What is required
Where a picture occurs in the data, omit it, and copy all remaining data exactly.

Material provided

· · · · · · ·

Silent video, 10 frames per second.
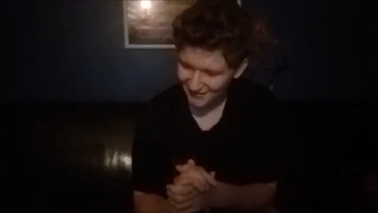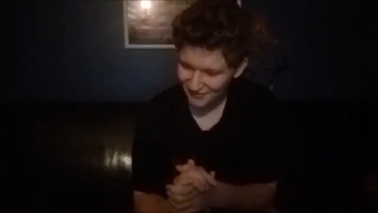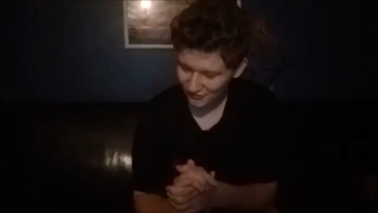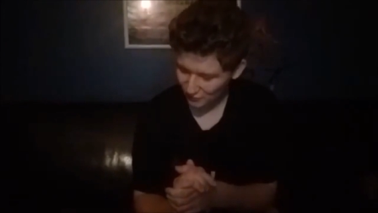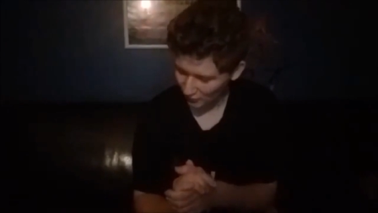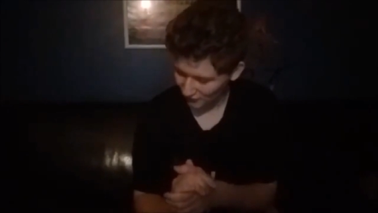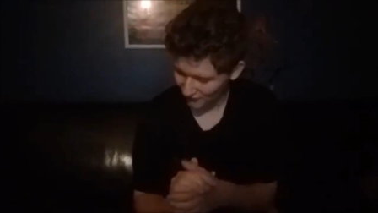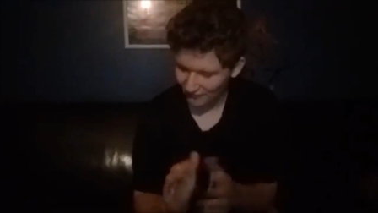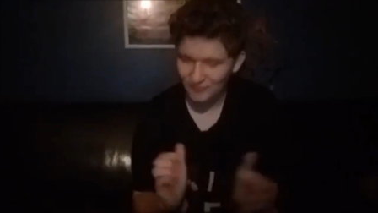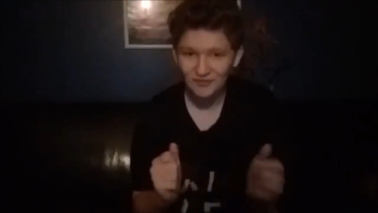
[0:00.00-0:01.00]
this is one
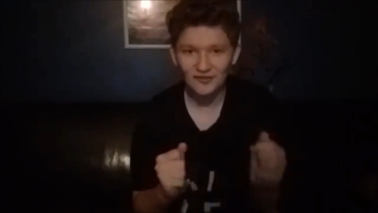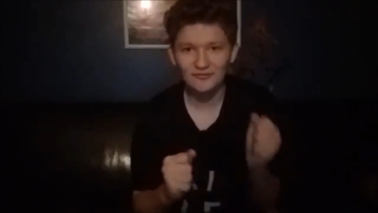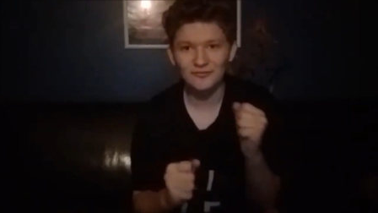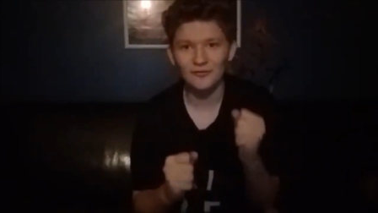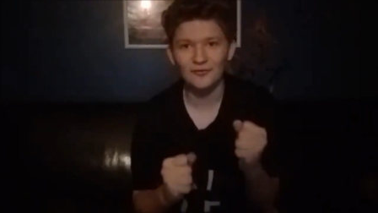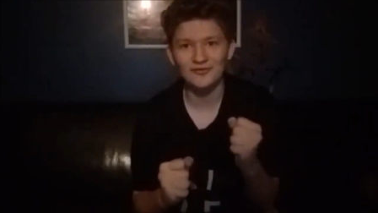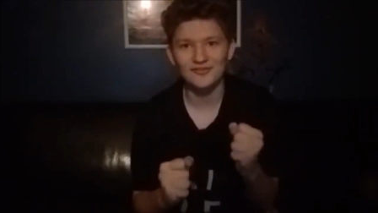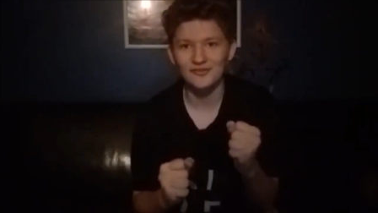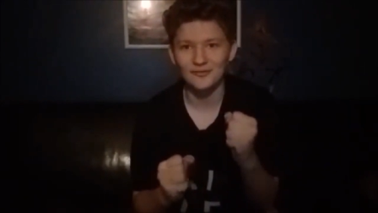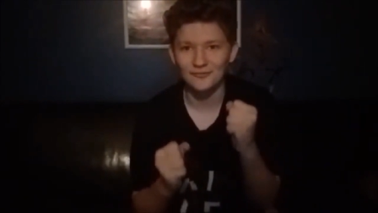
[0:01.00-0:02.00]
that I've been looking forward
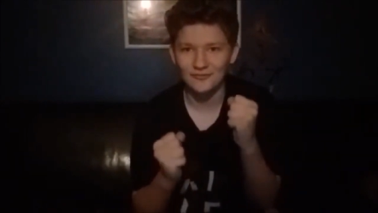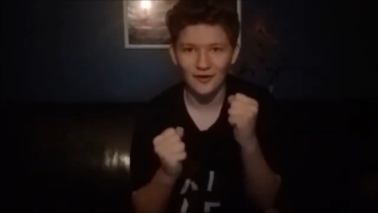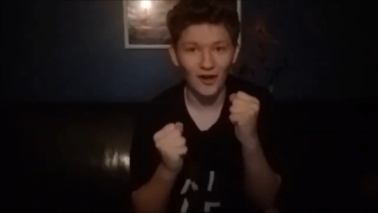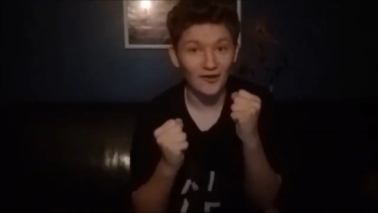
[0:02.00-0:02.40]
to for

· · · · · · ·

Response below
Silent video, 10 frames per second.
[0:00.00-0:01.00]
this is one
[0:01.00-0:02.00]
that I've been looking forward
[0:02.00-0:02.40]
to for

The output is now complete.